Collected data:

◆ ◆ ◆

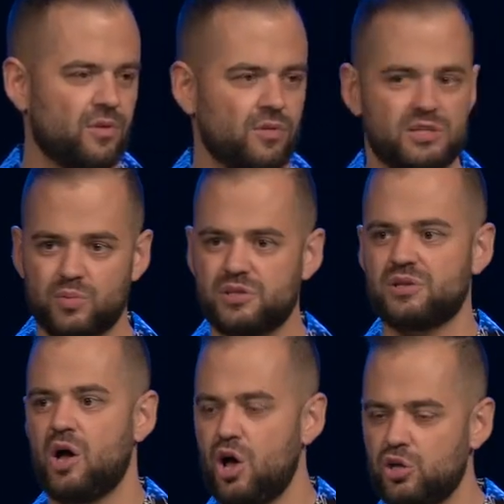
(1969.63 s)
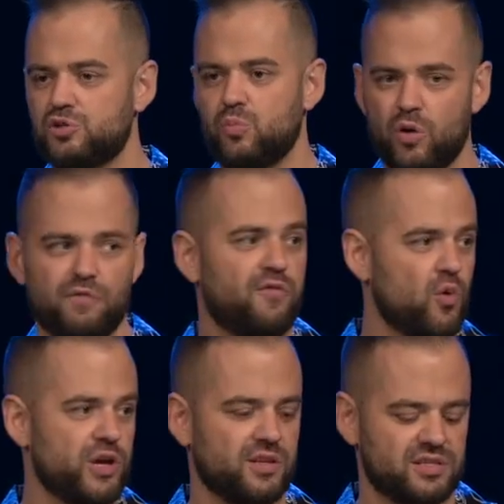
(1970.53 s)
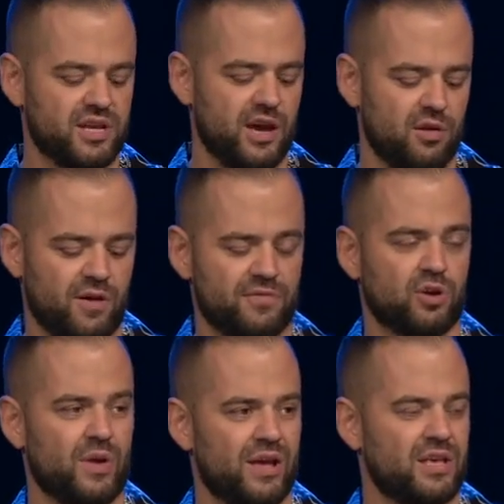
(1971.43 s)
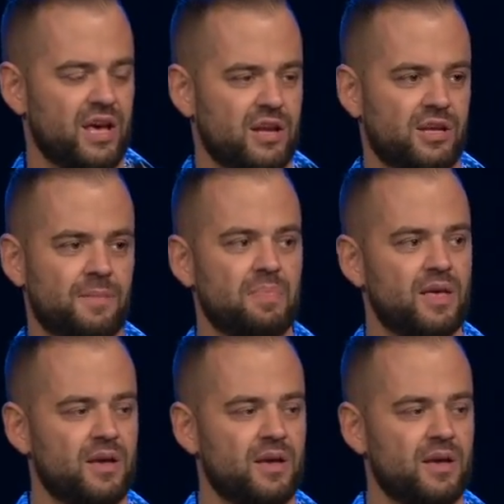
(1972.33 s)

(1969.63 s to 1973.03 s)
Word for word: This was one fortieth scale of the Grand Canyon,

◆ ◆ ◆

Task instructions:
Output each record above word for word, leaving out images.

Completed exercise:
(1969.63 s)
(1970.53 s)
(1971.43 s)
(1972.33 s)

(1969.63 s to 1973.03 s)
Word for word: This was one fortieth scale of the Grand Canyon,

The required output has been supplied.